A senior citizen in Toronto, Ontario chose to end her life rather than continue to live in isolation due to the COVID-19 lockdowns.
Nancy Russell, 90-years-old, opted for a medically-assisted death due to anxieties and fears she had over an extension of the lockdowns which left her feeling isolated from her family.
Russell was described by her family as being exceptionally social and spry, with her daughter saying "Being mobile was everything to my mom."
But COVID-19 restrictions in nursing homes ended Russell's ability to go on her daily walks, library visits, and to participate in entertainment activities at her Toronto-area nursing home. Her children describe plastic dividers in the dining rooms, and that her visits to the garden were heavily supervised.
"She, almost overnight, went from a very active lifestyle to a very limited life, and they had very early on a complete two-week confinement to just her room." Her daughter told CTV.

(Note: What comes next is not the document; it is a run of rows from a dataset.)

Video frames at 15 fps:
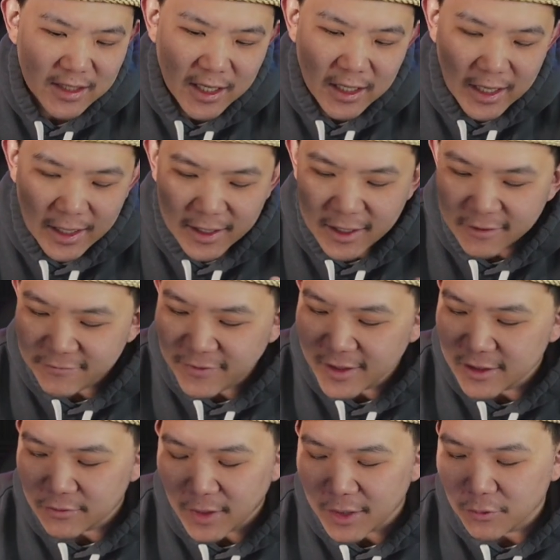I, I can't
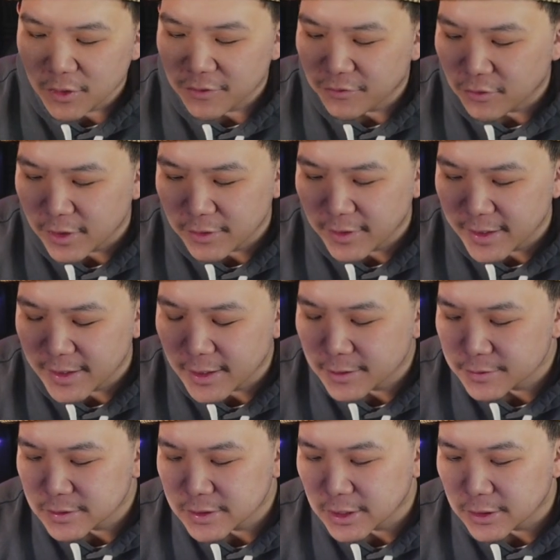find the right word for it right
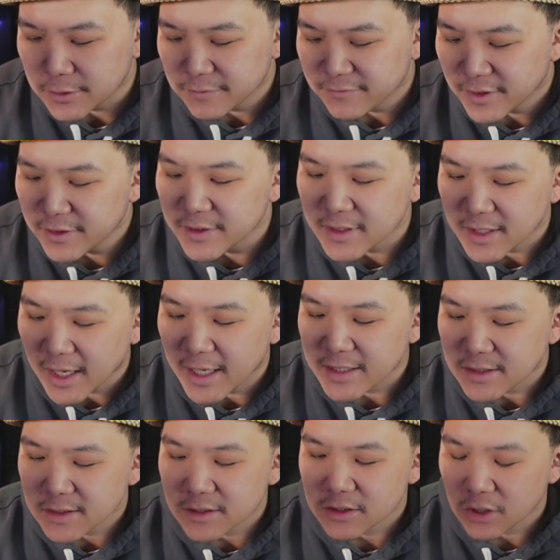now. So very
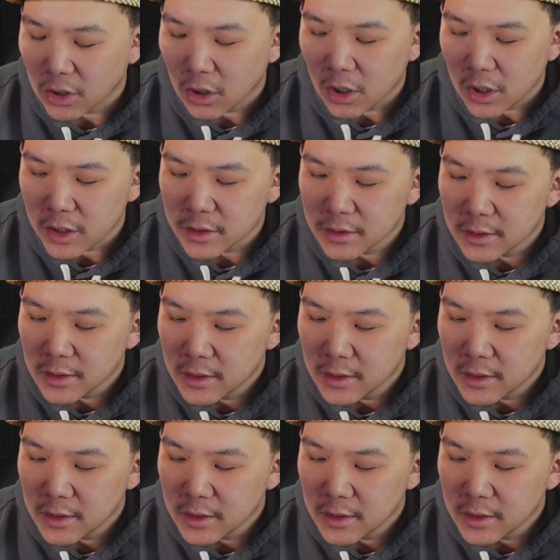nice cigar.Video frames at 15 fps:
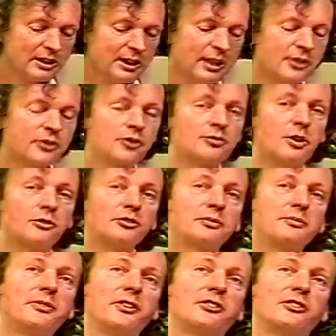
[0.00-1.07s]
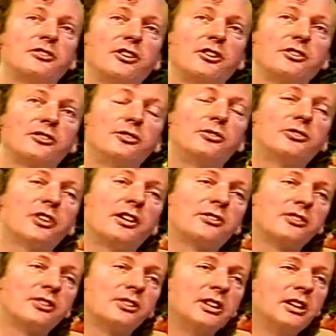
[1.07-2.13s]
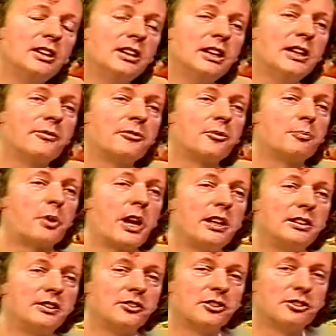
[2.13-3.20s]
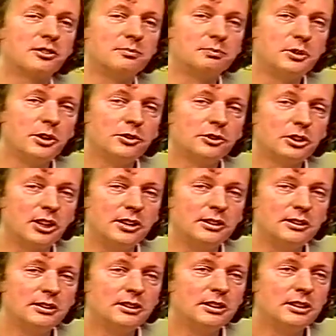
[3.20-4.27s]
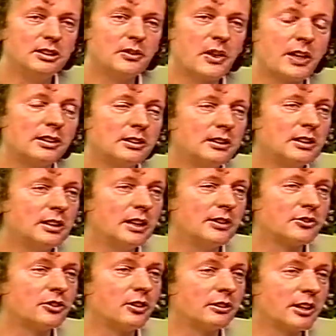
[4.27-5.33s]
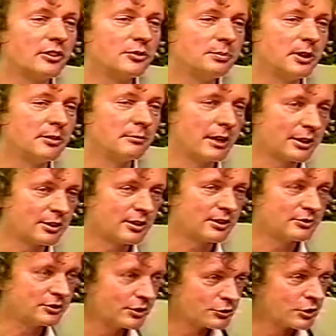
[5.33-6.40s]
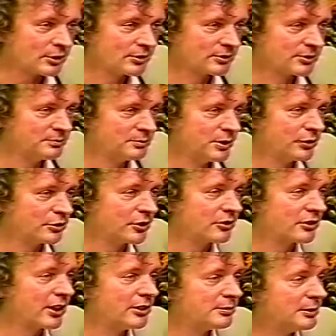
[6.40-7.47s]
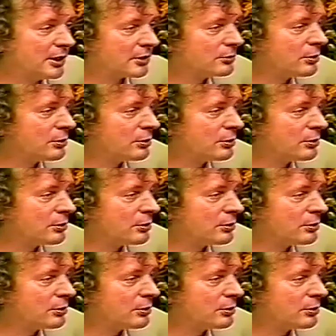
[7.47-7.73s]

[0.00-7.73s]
Here's a quantum physicist who says that if the brain is a computer, then it's not going to be a regular digital computer, it's going to be aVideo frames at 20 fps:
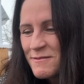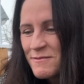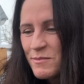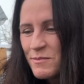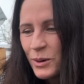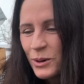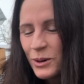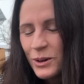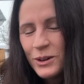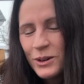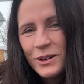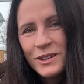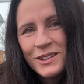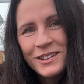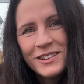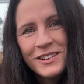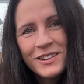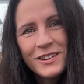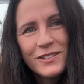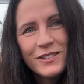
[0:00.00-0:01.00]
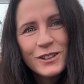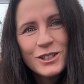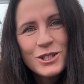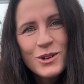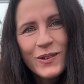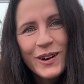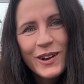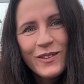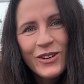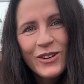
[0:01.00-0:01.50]
bowl for
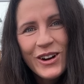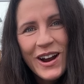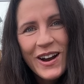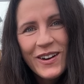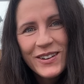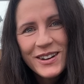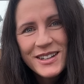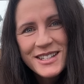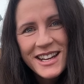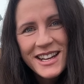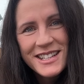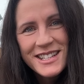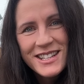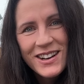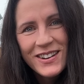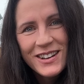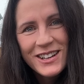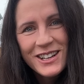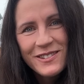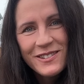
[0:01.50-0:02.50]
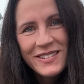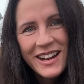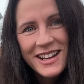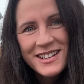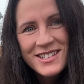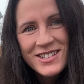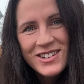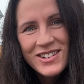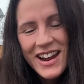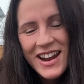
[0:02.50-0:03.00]
24 hours. I started them
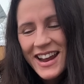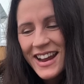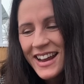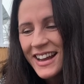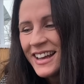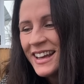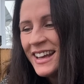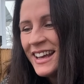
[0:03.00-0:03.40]
yesterday.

Dr. Samir Sinha, a specialist at Mount Sinai Hospital, reiterated the devastating effects lockdowns have had on senior citizens.
"And frankly, when you can't look forward to getting out of your room, to having meals or doing activities with others, to even seeing your own families and loved ones, you can imagine for a person in the last few years of their life where these are the basic things that actually bring them joy and really defined what they would call their own quality of life, when you actually deprive a human being of these things, you can imagine that that can have significant psychological consequences that can really give people no real will to live anymore.”
Some in the field of medically assisted death report more seniors inquiring about assisted death, and that lockdowns are accelerating the timelines among seniors already considering medically assisted deaths.
More than 70% of those who have died in Canada due to COVID-19 have been over 80 years old. Researchers have predicted that Canada will experience a sharp spike in suicides due to extended lockdowns.